You can’t use the term “bridge and tunnel people” derisively in Hong Kong. At this point, you must be pretty lucky and well off to have a nice place and Kowloon. From there, the Cross-Harbour Tunnel is the only practical way to get to Causeway Bay and the Hong Kong Island business district. Unfortunately, a villainous madman has wired the bridge to explode and he holds a grudge against the cop who stands the best chance of defusing it in Herman Yau’s Shock Wave (trailer here) which releases today on DVD.
Typically, Superintendent JS Cheung’s bomb squad work is short but intense. He cuts the right wire and its Miller Time. He cuts the wrong one and he wakes up at the Pearly Gates. So far, so good. However, Cheung was briefly loaned to the major crimes unit to go undercover with Peng Hong’s gang, because of their frequent use of explosive devices. Cheung helps bust most of them, after a bloody and protracted heist attempt descends into utter chaos, but Peng gets away.
Six months later, Cheung is reinstated, promoted, and seriously dating school teacher Carmen Li. Suddenly, Peng is also back, apparently financed by shady Southeast Asian interests. After testing Cheung with a few warm-up bombs, Peng takes the Cross-Harbour hostage, wiring it up with enough explosives to cause a total collapse. He also has hundreds of hostages, including an off-duty cop.

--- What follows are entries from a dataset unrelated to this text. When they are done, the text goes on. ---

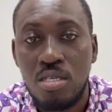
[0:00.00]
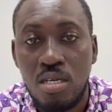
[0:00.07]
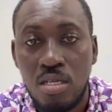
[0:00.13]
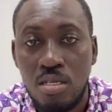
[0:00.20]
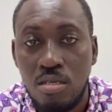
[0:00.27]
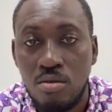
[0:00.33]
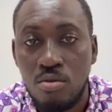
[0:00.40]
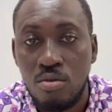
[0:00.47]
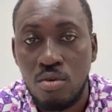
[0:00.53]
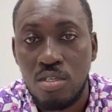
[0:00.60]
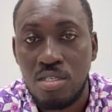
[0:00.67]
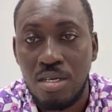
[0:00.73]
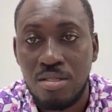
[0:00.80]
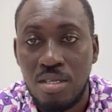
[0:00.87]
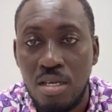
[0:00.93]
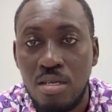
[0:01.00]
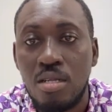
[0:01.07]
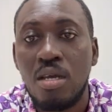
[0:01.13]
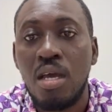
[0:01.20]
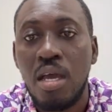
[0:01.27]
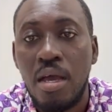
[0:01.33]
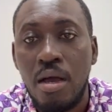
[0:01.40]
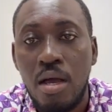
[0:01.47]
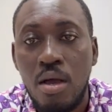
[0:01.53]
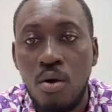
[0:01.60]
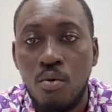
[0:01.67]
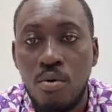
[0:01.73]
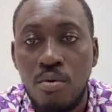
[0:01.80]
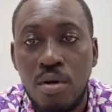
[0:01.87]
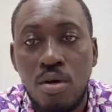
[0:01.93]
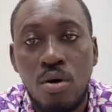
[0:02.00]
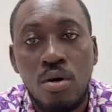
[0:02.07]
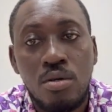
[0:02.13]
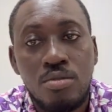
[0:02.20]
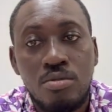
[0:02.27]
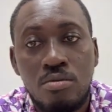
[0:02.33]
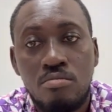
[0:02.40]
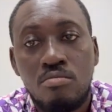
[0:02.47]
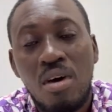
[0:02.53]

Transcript: and all that, we were called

Shock Wave starts with a bang worthy of Lau’s massively explosive cop thriller Firestorm, but the second act falls into a repetitive pattern, basically focusing on Cheung’s efforts to defuse each new device, while Peng ominously chuckles up his sleeve. However, the last half hour or so returns the film to its combustible form, even eclipsing the earlier bedlam. Yet, throughout it all, Lau’s megawatt star presence shines through. It is easy to see why he is still the most bankable worldwide male movie star, whose name isn’t Salman Khan. Lau also develops some appealingly complicated chemistry with Song Jia’s Carmen Li. It is a surprisingly awkward and honest relationship, which makes it much more believable than most cop movie romances.
Jiang Wu opts for the quiet slow-burn as Peng, but he certainly projects a fiercely single-minded drive and a stone-cold ruthlessness. However, Philip Keung and Babyjohn Choi steal a number of scenes as Cheung’s major crimes colleague on the brink of a nervous breakdown and the young cop among the hostages.

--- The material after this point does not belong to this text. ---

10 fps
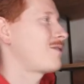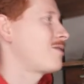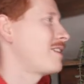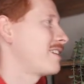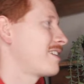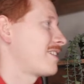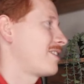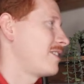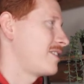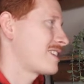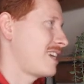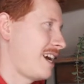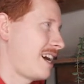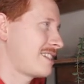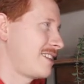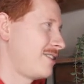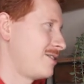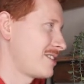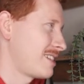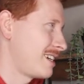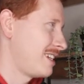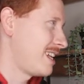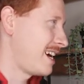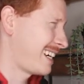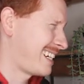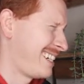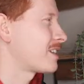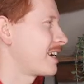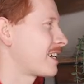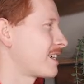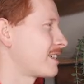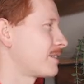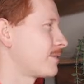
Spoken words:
one of those atolls that are like, it's like,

Yau is an old hand when it comes to action movies, so you can count on him to not be stingy with the explosions. Indeed, it is not called Shock Wave in English for no reason. Things happen in this film that will stun viewers who only watch focus-grouped Hollywood movies, but it all makes perfect sense if you know your HK-Chinese language cinema. Recommended for Lau fans and anyone who digs ticking time-bomb movies, Shock Wave is now available on DVD.